(Saved data entries)
=== Begin Enclosure ===

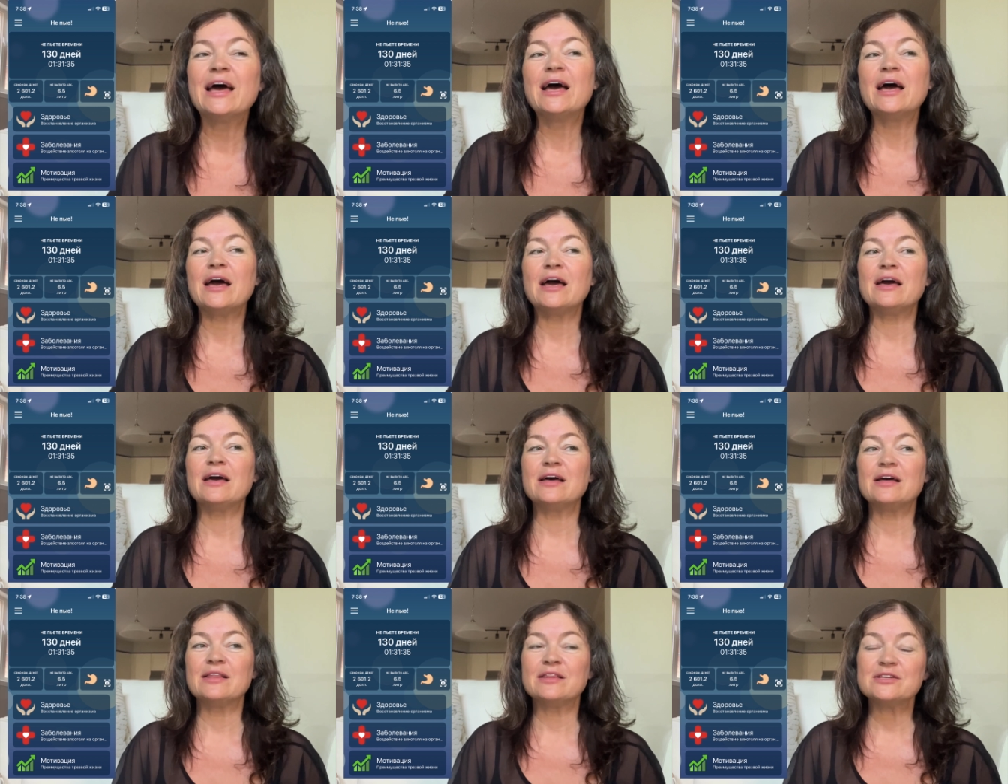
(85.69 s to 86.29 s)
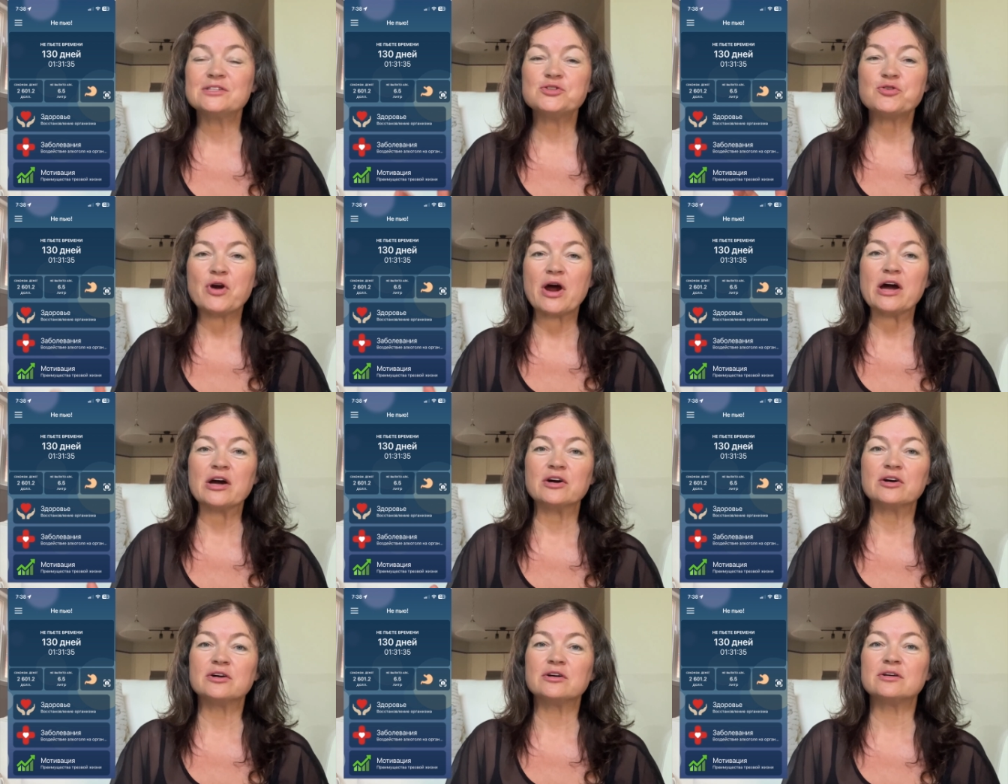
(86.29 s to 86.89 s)
And this
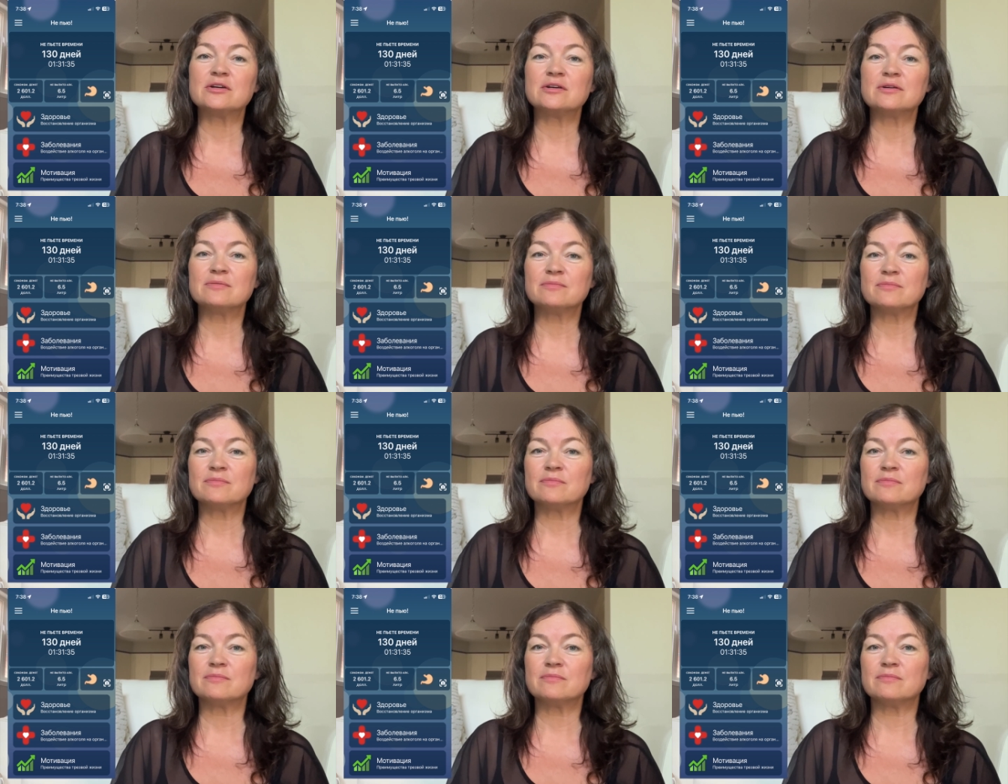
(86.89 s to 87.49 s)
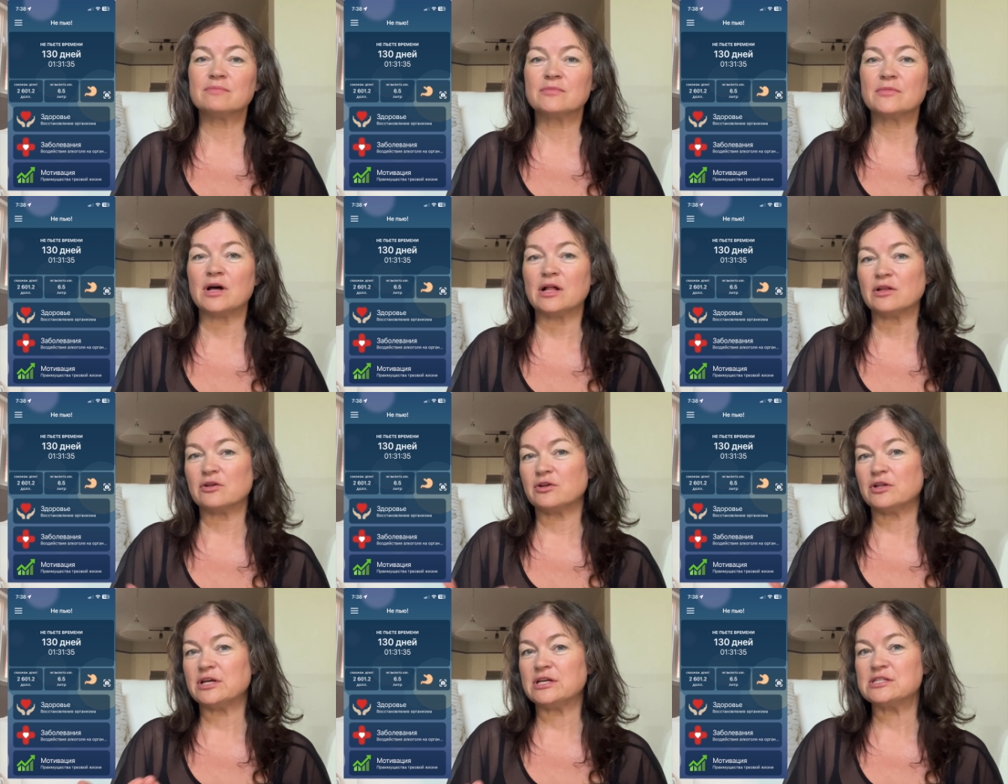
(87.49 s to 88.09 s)
tracker
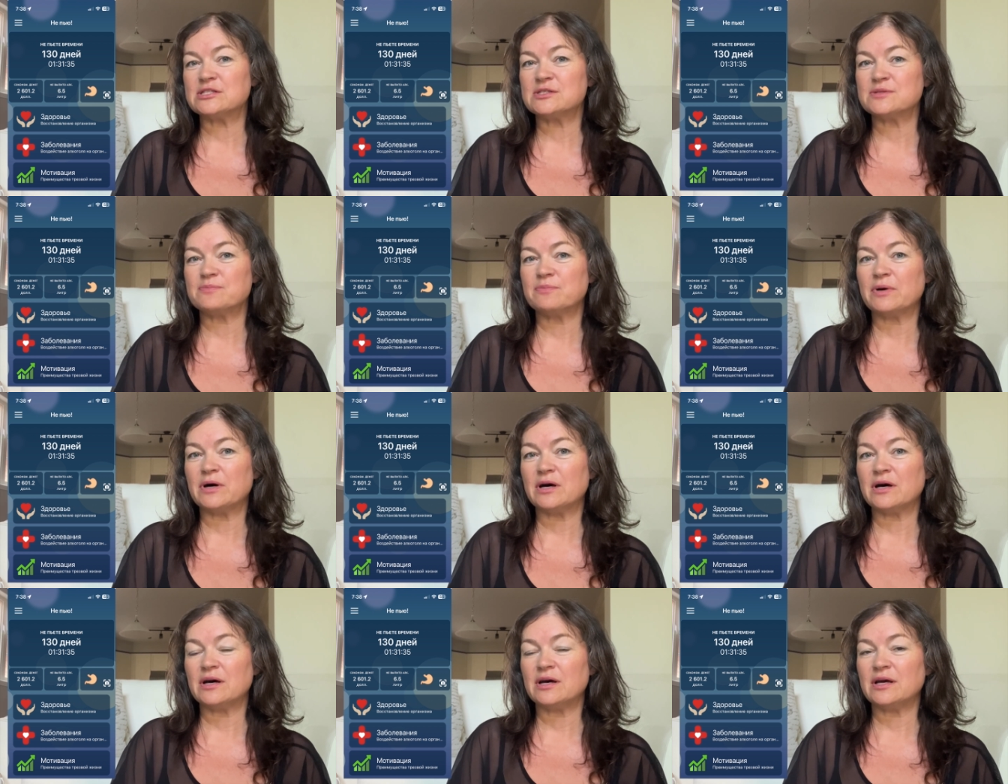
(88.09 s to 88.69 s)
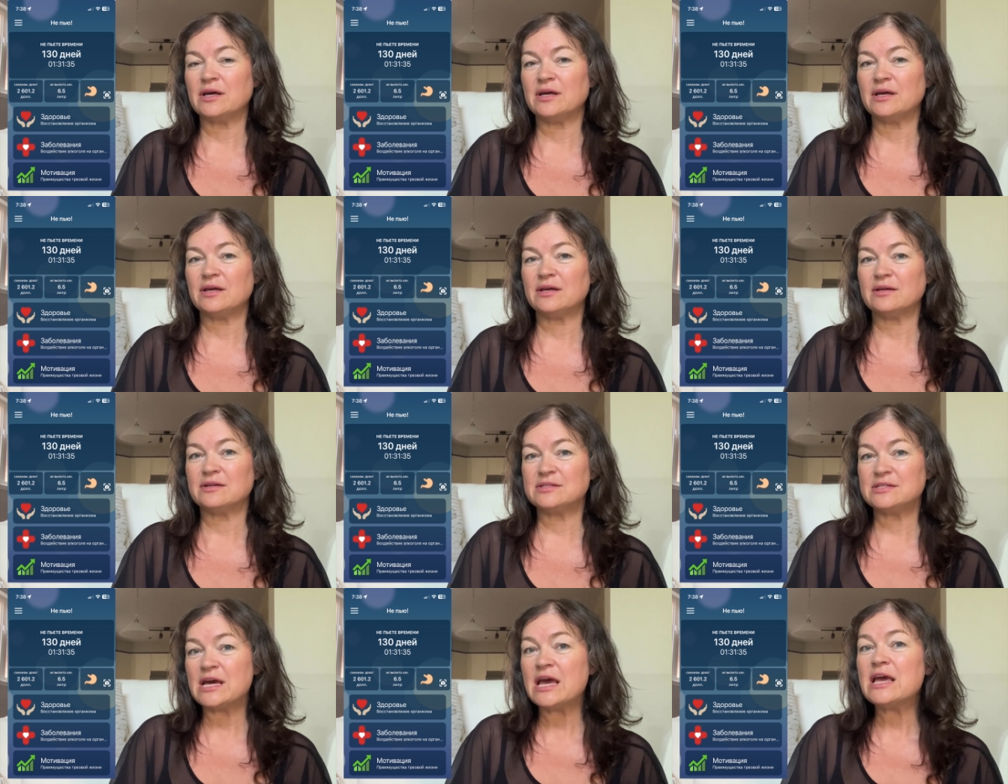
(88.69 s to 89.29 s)
calculates
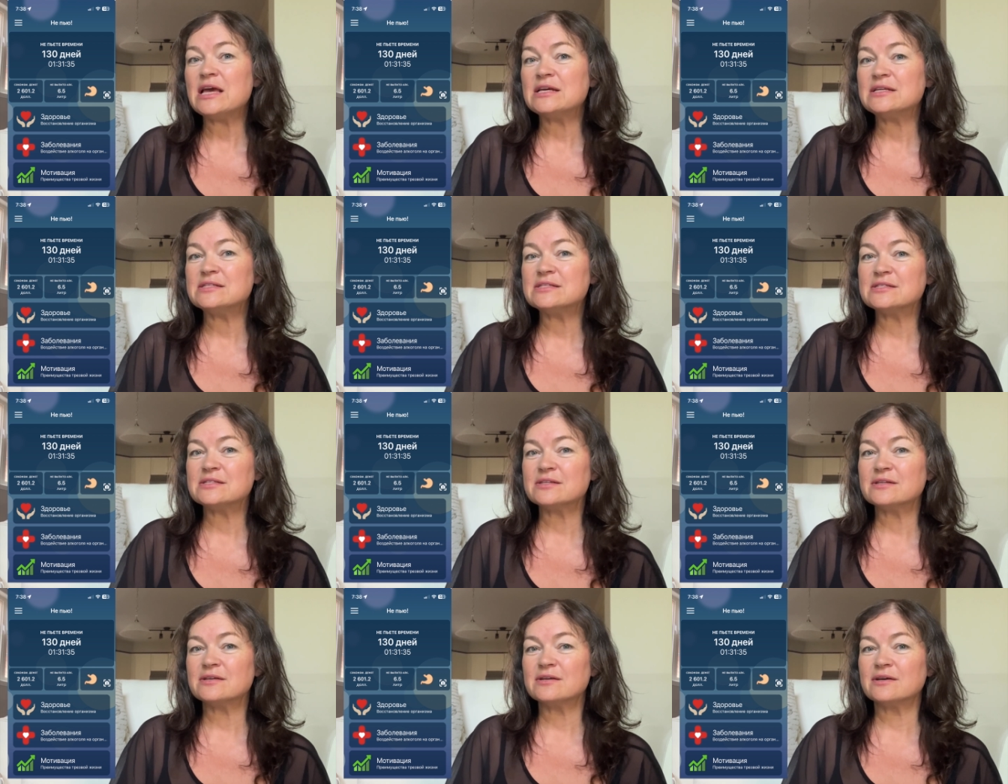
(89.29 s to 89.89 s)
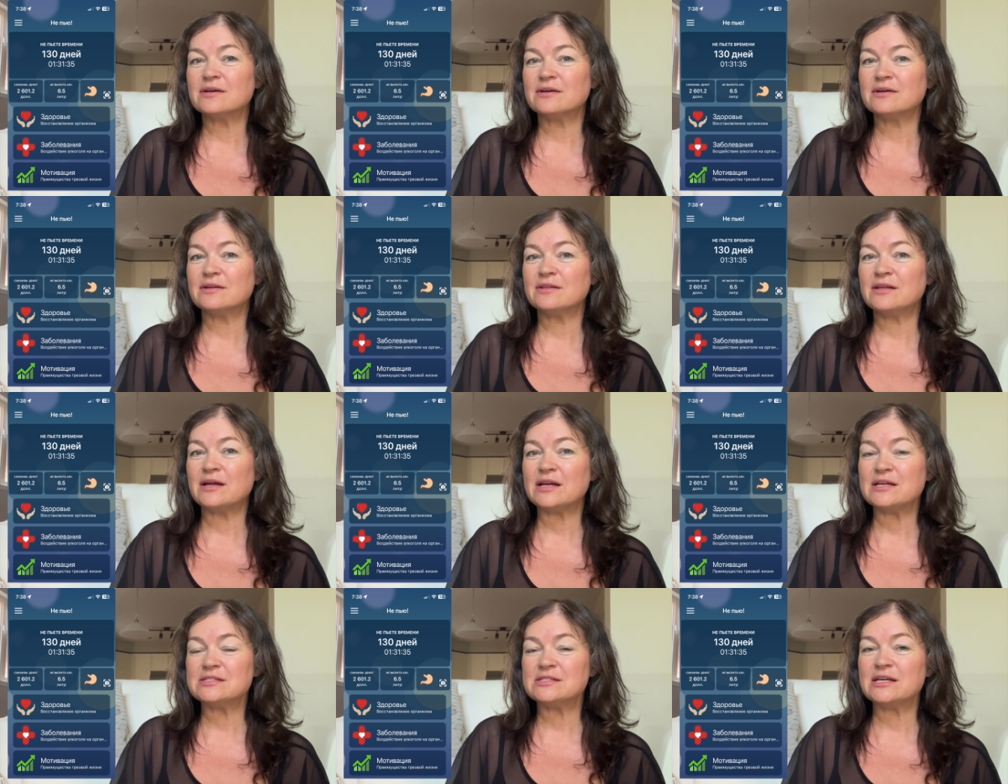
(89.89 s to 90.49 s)
my days
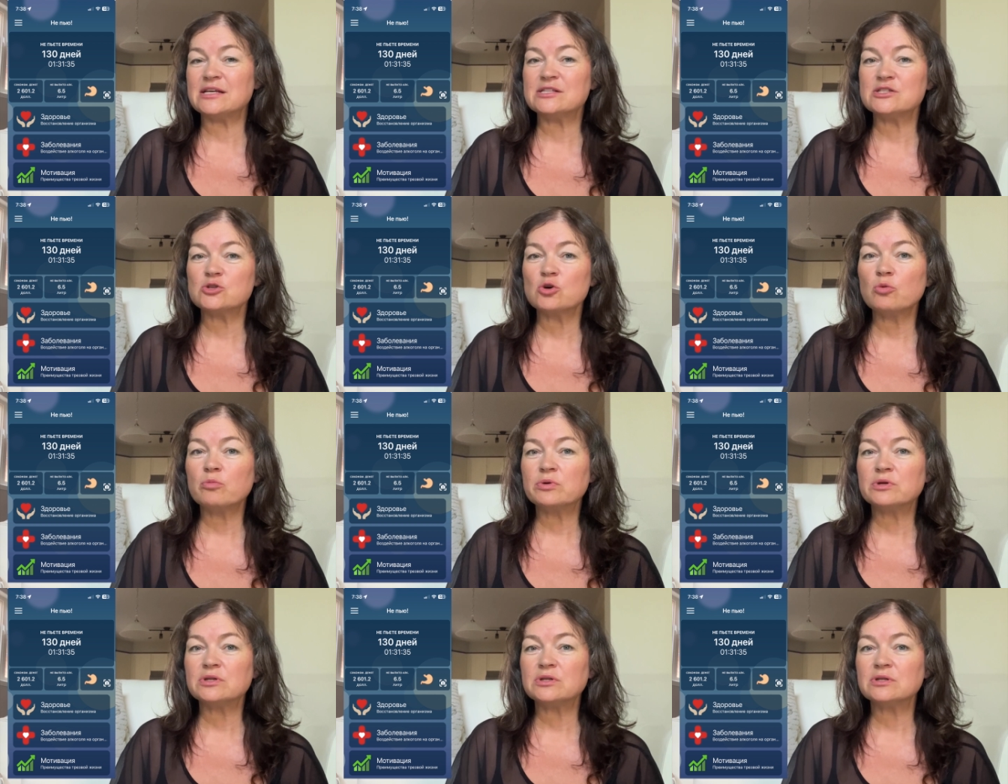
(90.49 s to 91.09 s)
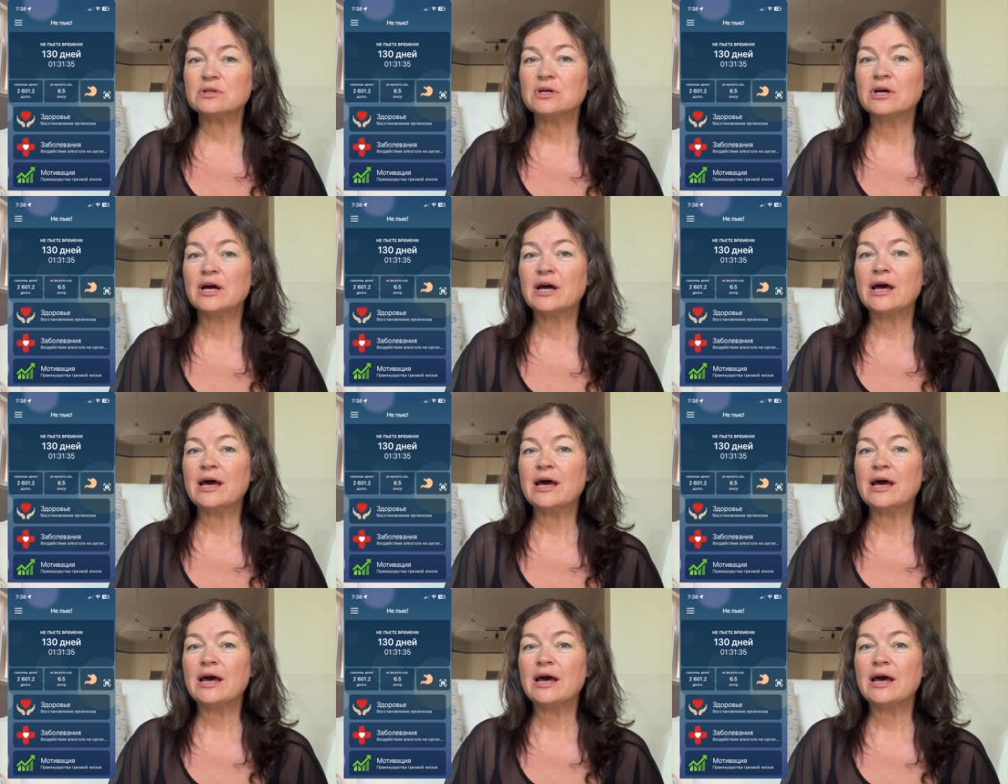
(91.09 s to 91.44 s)
that I stay sober.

=== End Enclosure ===

◆ PROBLEM STATEMENT ◆
Would you output all of the entries above exactly, keeping the pictures out?

◆ THE ANSWER ◆
(85.69 s to 86.29 s)
(86.29 s to 86.89 s)
And this
(86.89 s to 87.49 s)
(87.49 s to 88.09 s)
tracker
(88.09 s to 88.69 s)
(88.69 s to 89.29 s)
calculates
(89.29 s to 89.89 s)
(89.89 s to 90.49 s)
my days
(90.49 s to 91.09 s)
(91.09 s to 91.44 s)
that I stay sober.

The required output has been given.